'''

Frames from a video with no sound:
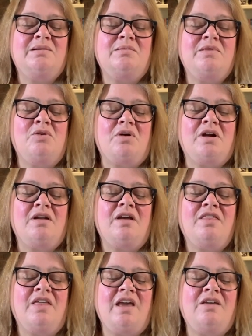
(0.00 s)
Lord,
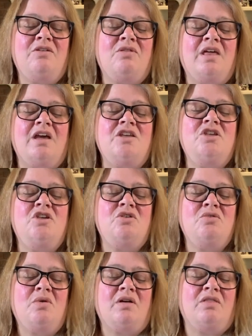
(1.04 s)
thank you that
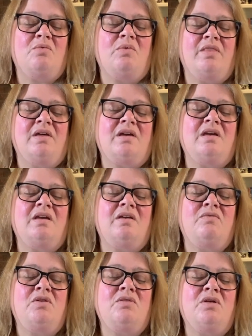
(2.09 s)
you are the one that can
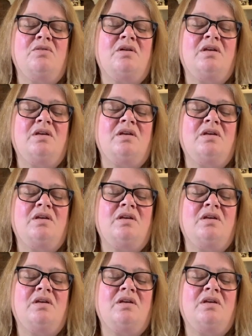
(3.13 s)
give you the,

'''

WHAT YOU NEED TO DO: The response should restate the material above word for word and contain no pictures.

COMPLETED TASK:
Frames from a video with no sound:
(0.00 s)
Lord,
(1.04 s)
thank you that
(2.09 s)
you are the one that can
(3.13 s)
give you the,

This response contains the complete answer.